--- Material for this task ---

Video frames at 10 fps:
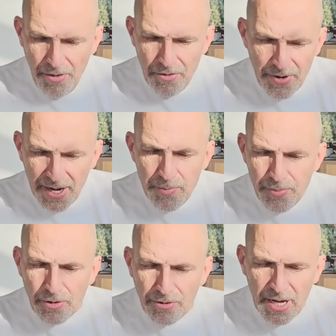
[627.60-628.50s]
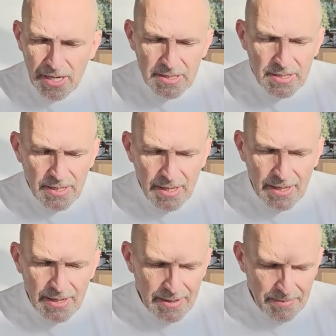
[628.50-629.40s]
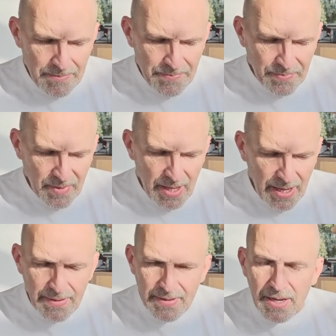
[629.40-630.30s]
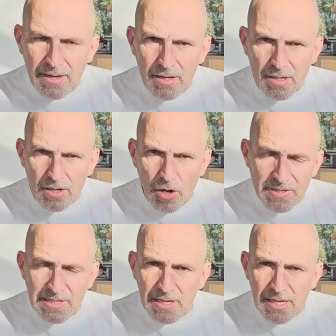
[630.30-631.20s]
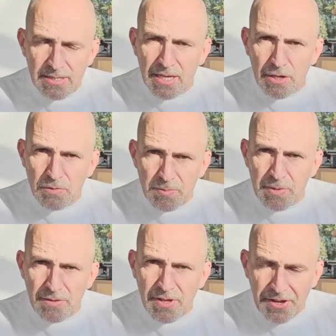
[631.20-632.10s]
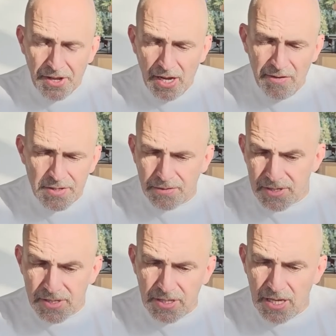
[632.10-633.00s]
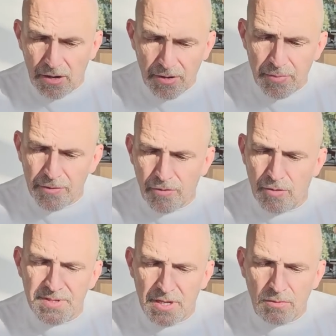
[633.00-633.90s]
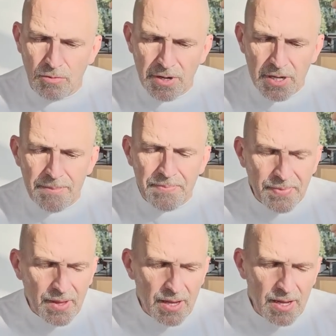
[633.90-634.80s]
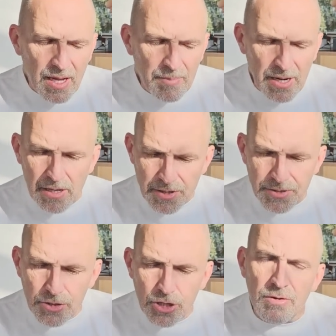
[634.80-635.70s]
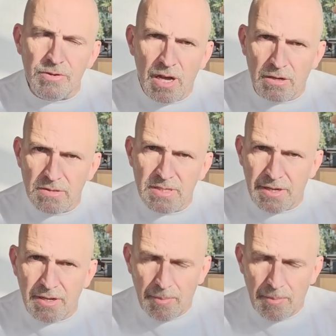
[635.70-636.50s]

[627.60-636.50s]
ready product, and then obviously I'll take you with me on that dive so you see how it performs underwater, but I'll also show you how to set it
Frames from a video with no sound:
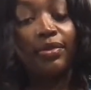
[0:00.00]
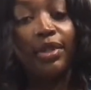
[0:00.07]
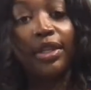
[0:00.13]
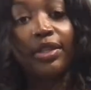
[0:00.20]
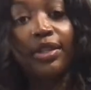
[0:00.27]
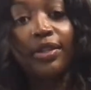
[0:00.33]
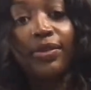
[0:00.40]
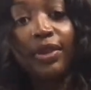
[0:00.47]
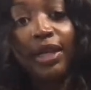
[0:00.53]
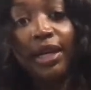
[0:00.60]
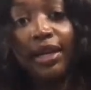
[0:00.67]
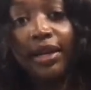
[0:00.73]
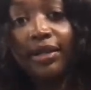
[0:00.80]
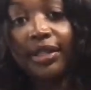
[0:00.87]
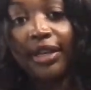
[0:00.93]
Like this one
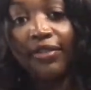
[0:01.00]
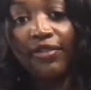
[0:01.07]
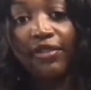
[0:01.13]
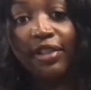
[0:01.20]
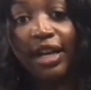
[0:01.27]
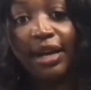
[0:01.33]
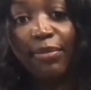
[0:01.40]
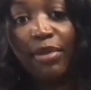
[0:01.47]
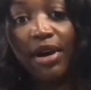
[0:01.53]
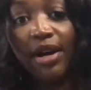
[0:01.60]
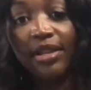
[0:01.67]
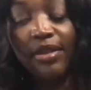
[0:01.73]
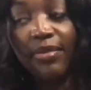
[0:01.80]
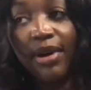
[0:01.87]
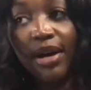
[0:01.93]
has that flat part
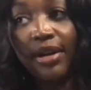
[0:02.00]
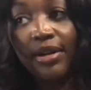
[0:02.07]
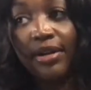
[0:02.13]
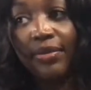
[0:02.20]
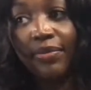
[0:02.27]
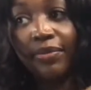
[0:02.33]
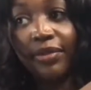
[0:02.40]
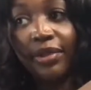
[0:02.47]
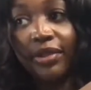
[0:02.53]
at the bottom,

---

## Your assignment
None of the pictures should appear; copy the rest of the material above exactly.

## Exercise output
Video frames at 10 fps:
[627.60-628.50s]
[628.50-629.40s]
[629.40-630.30s]
[630.30-631.20s]
[631.20-632.10s]
[632.10-633.00s]
[633.00-633.90s]
[633.90-634.80s]
[634.80-635.70s]
[635.70-636.50s]

[627.60-636.50s]
ready product, and then obviously I'll take you with me on that dive so you see how it performs underwater, but I'll also show you how to set it
Frames from a video with no sound:
[0:00.00]
[0:00.07]
[0:00.13]
[0:00.20]
[0:00.27]
[0:00.33]
[0:00.40]
[0:00.47]
[0:00.53]
[0:00.60]
[0:00.67]
[0:00.73]
[0:00.80]
[0:00.87]
[0:00.93]
Like this one
[0:01.00]
[0:01.07]
[0:01.13]
[0:01.20]
[0:01.27]
[0:01.33]
[0:01.40]
[0:01.47]
[0:01.53]
[0:01.60]
[0:01.67]
[0:01.73]
[0:01.80]
[0:01.87]
[0:01.93]
has that flat part
[0:02.00]
[0:02.07]
[0:02.13]
[0:02.20]
[0:02.27]
[0:02.33]
[0:02.40]
[0:02.47]
[0:02.53]
at the bottom,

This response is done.